Purpose
When you and your organisation produce innovative ideas, you need to establish whether or not you should invest money and effort into developing them. The same applies to solutions that you believe are the answer to challenges and problems. You must ask if it is worthwhile to put your solutions into effect.
This is where Cost Benefit Analysis comes in. Cost Benefit Analysis is a popular tool for helping you decide whether to go ahead with a proposed course of action.
How To Use Cost/Benefit Analysis
The principle of using Cost Benefit Analysis is simple. You calculate in monetary terms the value of the benefits involved in taking a particular decision. From this figure, you subtract the costs.
The benefits may not be immediate. They often accrue over time. As part of the Cost Benefit Analysis, you therefore include a payback period.
The payback period is the same as the break-even point. You work out the time you have to wait before the value of the benefits repays all of the costs you incur.
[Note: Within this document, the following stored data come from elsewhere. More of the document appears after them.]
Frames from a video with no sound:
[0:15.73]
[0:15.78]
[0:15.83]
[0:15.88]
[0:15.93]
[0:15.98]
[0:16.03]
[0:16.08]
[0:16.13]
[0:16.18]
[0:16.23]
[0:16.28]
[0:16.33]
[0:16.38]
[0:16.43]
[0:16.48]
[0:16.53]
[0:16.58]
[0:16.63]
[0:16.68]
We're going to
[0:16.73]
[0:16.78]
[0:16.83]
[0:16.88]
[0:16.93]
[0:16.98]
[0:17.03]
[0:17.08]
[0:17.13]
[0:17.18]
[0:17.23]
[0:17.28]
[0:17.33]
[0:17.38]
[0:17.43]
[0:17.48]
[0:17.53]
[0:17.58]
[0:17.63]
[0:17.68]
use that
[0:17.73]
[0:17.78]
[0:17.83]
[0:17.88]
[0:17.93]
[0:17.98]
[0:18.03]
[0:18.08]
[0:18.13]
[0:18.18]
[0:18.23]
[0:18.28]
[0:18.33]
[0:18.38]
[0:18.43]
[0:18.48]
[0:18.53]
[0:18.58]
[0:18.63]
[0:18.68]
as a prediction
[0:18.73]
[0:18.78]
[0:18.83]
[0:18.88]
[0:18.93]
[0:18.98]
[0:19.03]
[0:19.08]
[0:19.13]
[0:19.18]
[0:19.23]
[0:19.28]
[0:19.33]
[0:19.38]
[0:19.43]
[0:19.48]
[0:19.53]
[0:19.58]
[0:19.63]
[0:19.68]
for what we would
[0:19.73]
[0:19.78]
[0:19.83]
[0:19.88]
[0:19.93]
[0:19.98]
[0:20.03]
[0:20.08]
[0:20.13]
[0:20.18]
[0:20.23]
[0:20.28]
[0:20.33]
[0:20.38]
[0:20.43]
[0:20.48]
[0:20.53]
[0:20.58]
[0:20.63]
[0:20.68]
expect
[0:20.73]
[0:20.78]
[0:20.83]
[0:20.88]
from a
Cost Benefit Analysis can become more complicated if you consider benefits and costs that don’t have an obvious financial value. For example, if you propose moving your office away from a centre of population, what is the “cost” of expecting your staff to commute for longer hours?
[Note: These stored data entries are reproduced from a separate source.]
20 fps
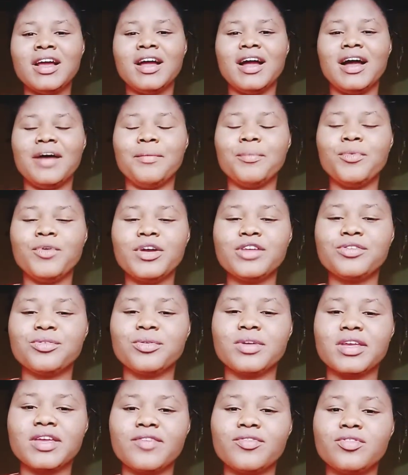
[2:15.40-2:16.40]
I'm going to
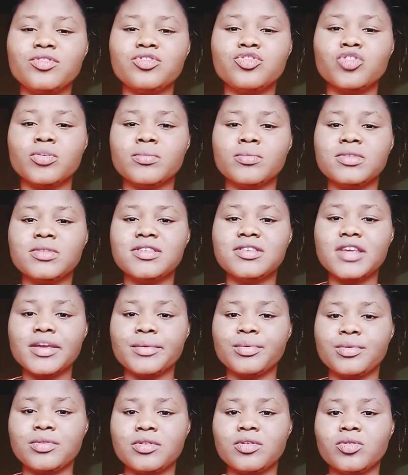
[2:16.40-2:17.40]
give you some
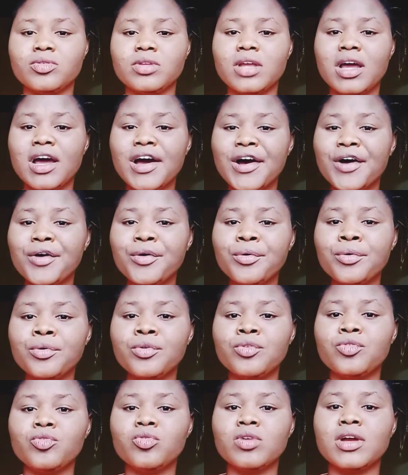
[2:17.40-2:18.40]
tips on how
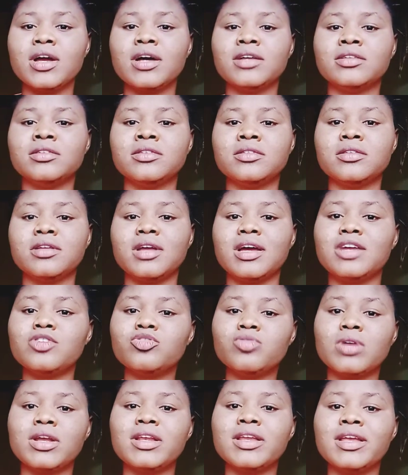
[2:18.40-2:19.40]
you can
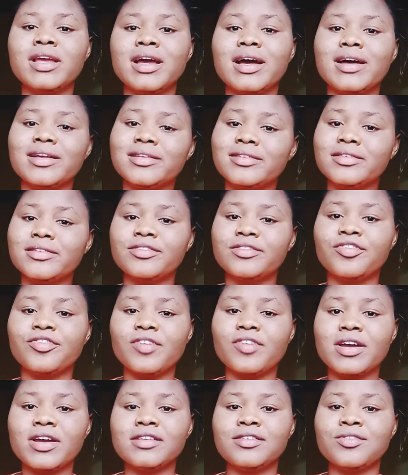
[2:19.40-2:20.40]
actually
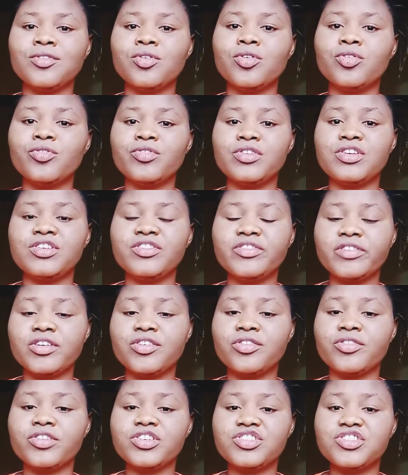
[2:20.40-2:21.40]
identify the
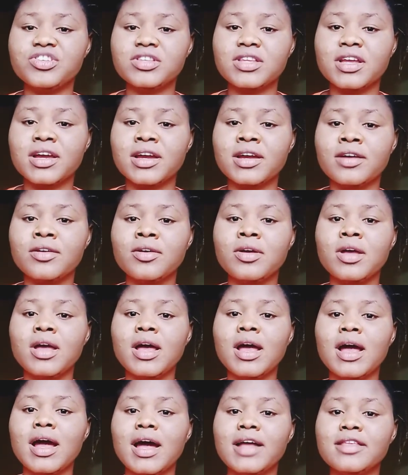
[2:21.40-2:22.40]
original
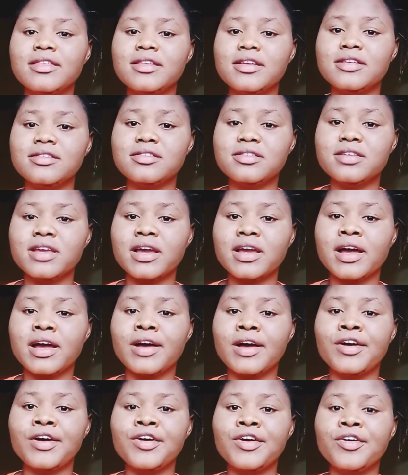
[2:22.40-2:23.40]
aneeza
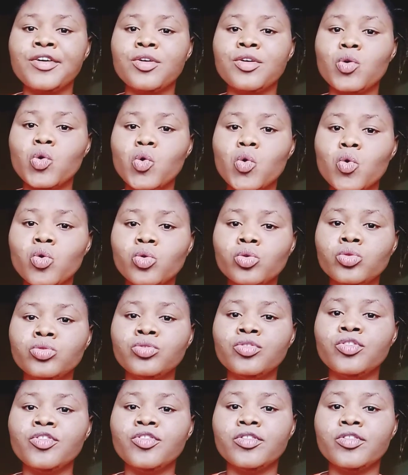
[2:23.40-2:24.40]
gold
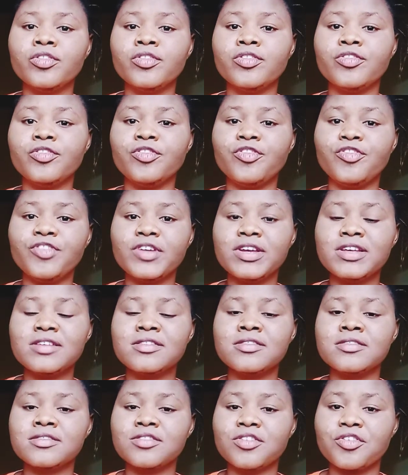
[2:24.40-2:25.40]

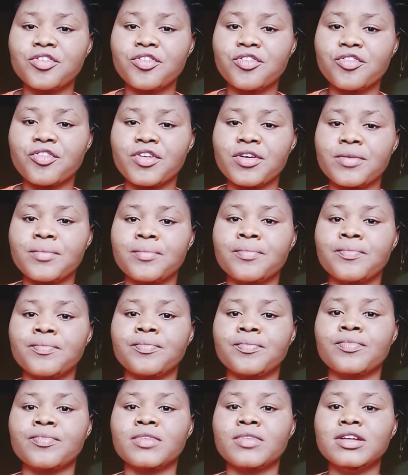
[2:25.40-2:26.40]
face cream.
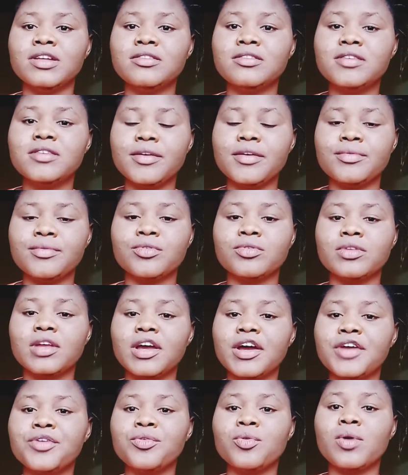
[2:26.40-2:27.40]
The tips on
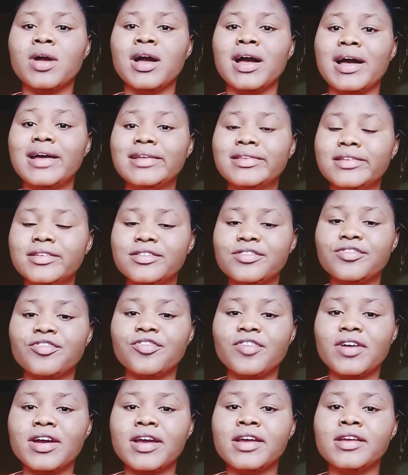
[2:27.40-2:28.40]
how you can
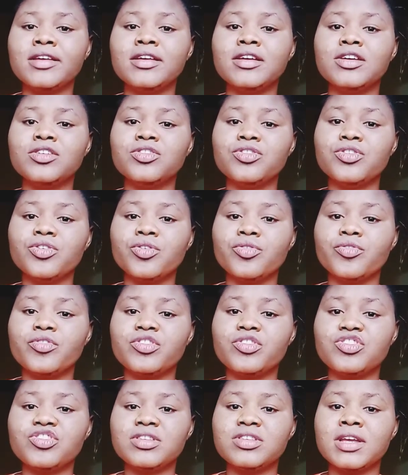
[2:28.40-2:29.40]
identify the
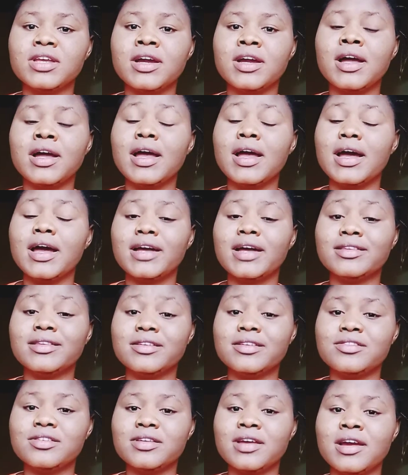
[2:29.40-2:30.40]
original
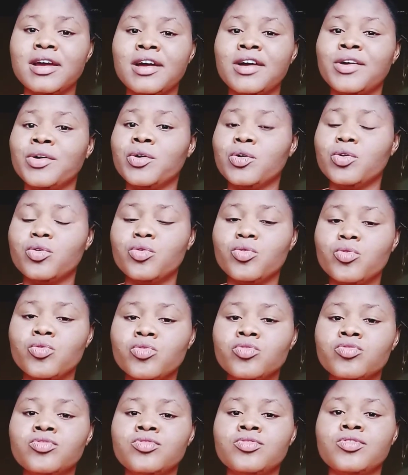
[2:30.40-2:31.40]
aneeza
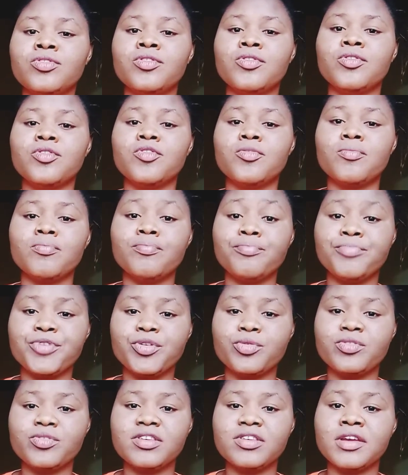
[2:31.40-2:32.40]
gold
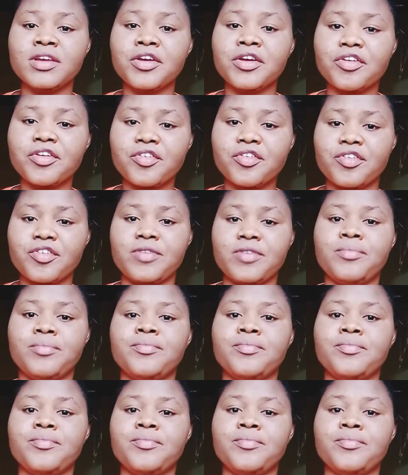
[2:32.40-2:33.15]
beauty cream.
You therefore discuss such matters within your organisation. You establish the agreed value of moving an office away from a centre of population and the cost.
Limitations
When you conduct a Cost Benefit Analysis, you express the results in pounds. But because you have to estimate some benefits and costs, your figures may prove to be inaccurate. Future factors such as an unexpected high rate of inflation or fluctuations in currency exchange may lead to serious discrepancies when the actual cost of a project becomes clear.
Cost Benefit Analysis also fails to account for issues such as the social and environmental effects of an organisation’s decisions.
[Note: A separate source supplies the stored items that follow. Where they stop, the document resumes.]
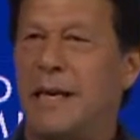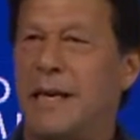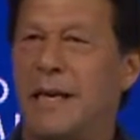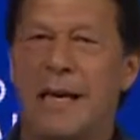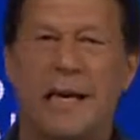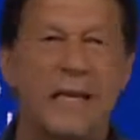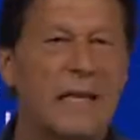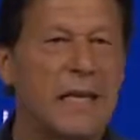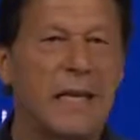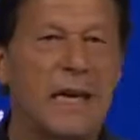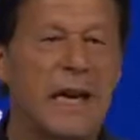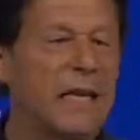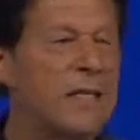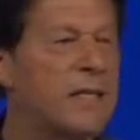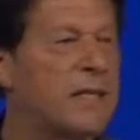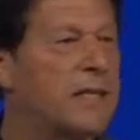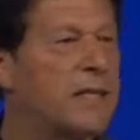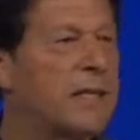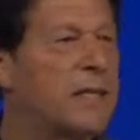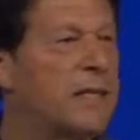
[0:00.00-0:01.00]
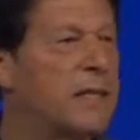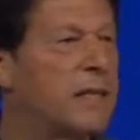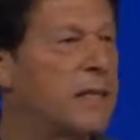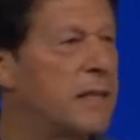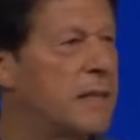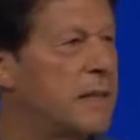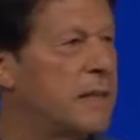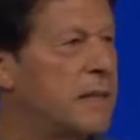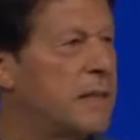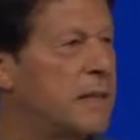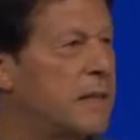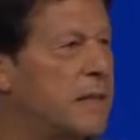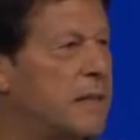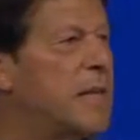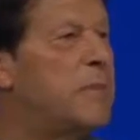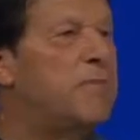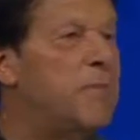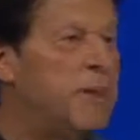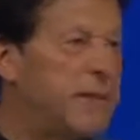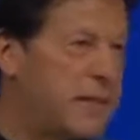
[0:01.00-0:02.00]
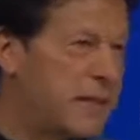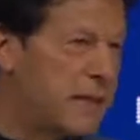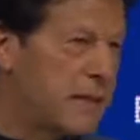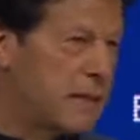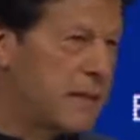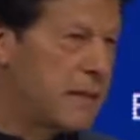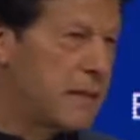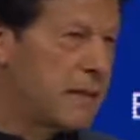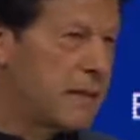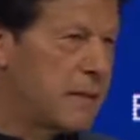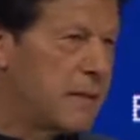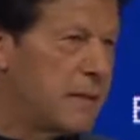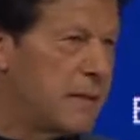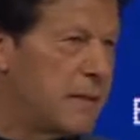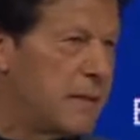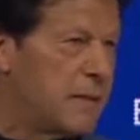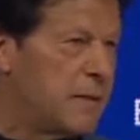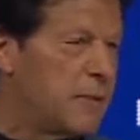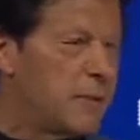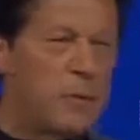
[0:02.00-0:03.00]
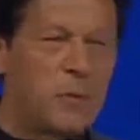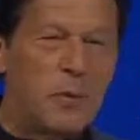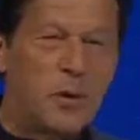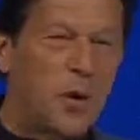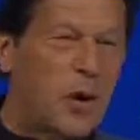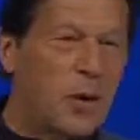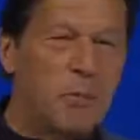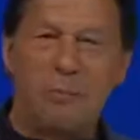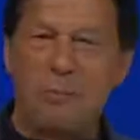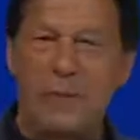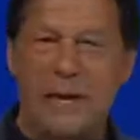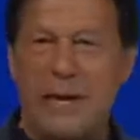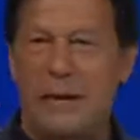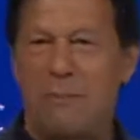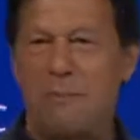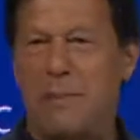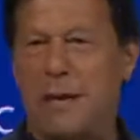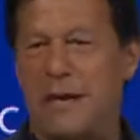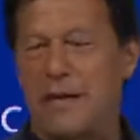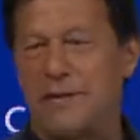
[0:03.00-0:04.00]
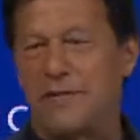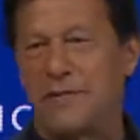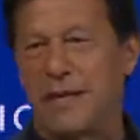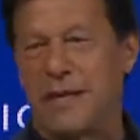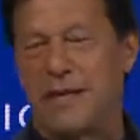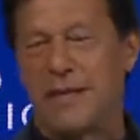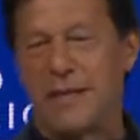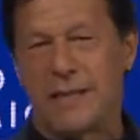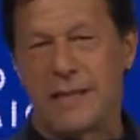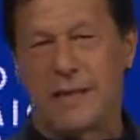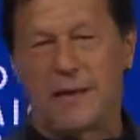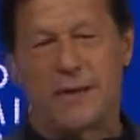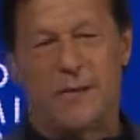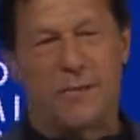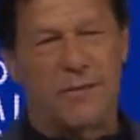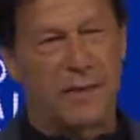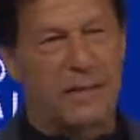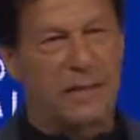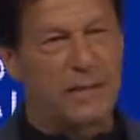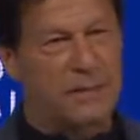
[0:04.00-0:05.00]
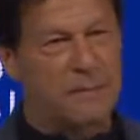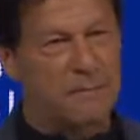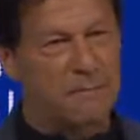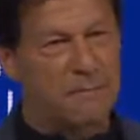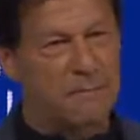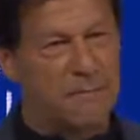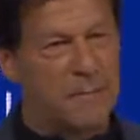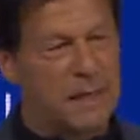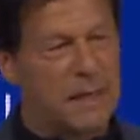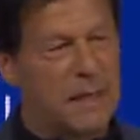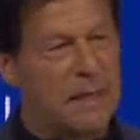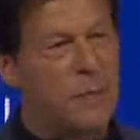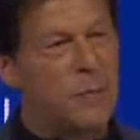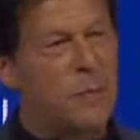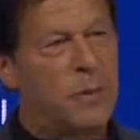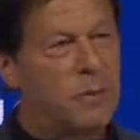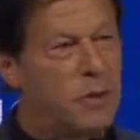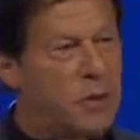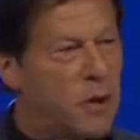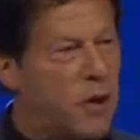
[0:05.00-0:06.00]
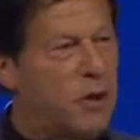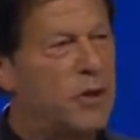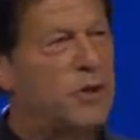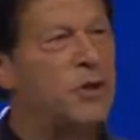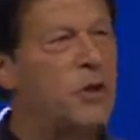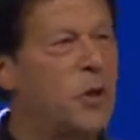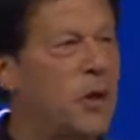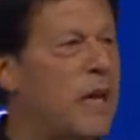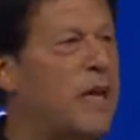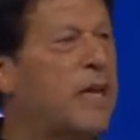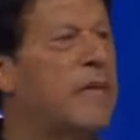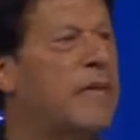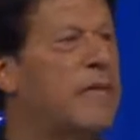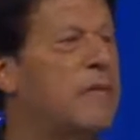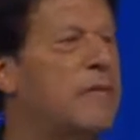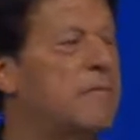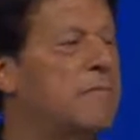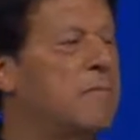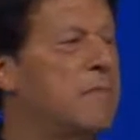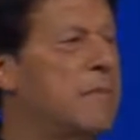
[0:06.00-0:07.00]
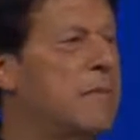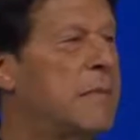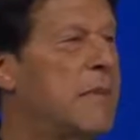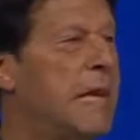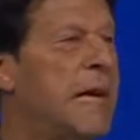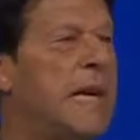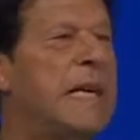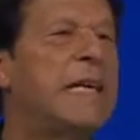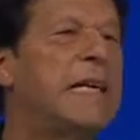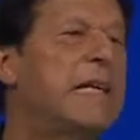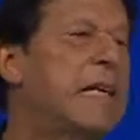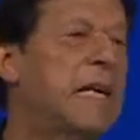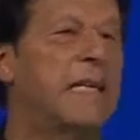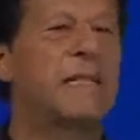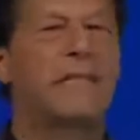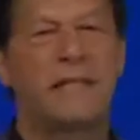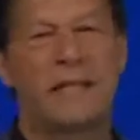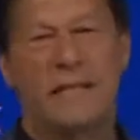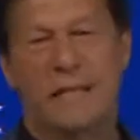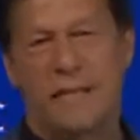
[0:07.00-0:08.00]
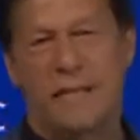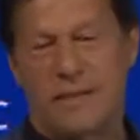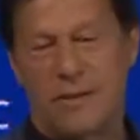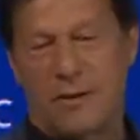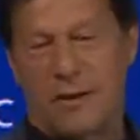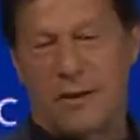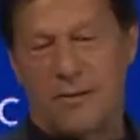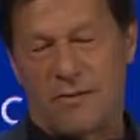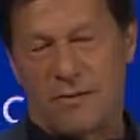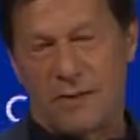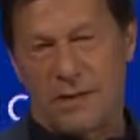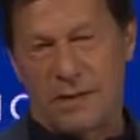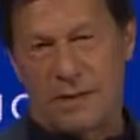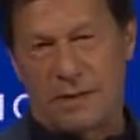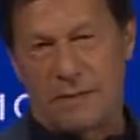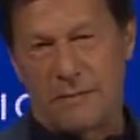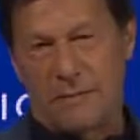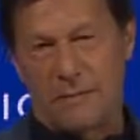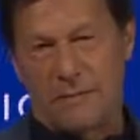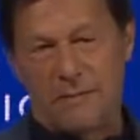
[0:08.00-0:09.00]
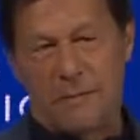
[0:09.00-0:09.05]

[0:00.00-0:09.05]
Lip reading: another country in peace. We would not become part of any other conflict. We would not join any country in its conflict.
But you can overcome these problems. When you run a Cost Benefit Analysis, you must study the likelihood of future economic changes and build these into your model. And you can use techniques such as those given below to account for other issues.
Related Subjects
- Social Return on Investment. This is an extension of Cost Benefit Analysis. Social Return on Investment examines social and environmental impacts of management decisions.
- Economic Impact Analysis. An organisation’s decisions and projects may affect an area’s economy. This area may be anything from a small rural community to the world. Economic Impact Analysis looks at changes in an area’s income, employment and growth that may follow on the heels of an organisation’s activities.
- Cost Effectiveness Analysis. This type of analysis compares the results and costs of two or more similar projects proposed by an organisation. Cost-Effectiveness Analysis does not draw monetary conclusions. Instead, it looks at other forms of measurement such as an improvement in life expectancy.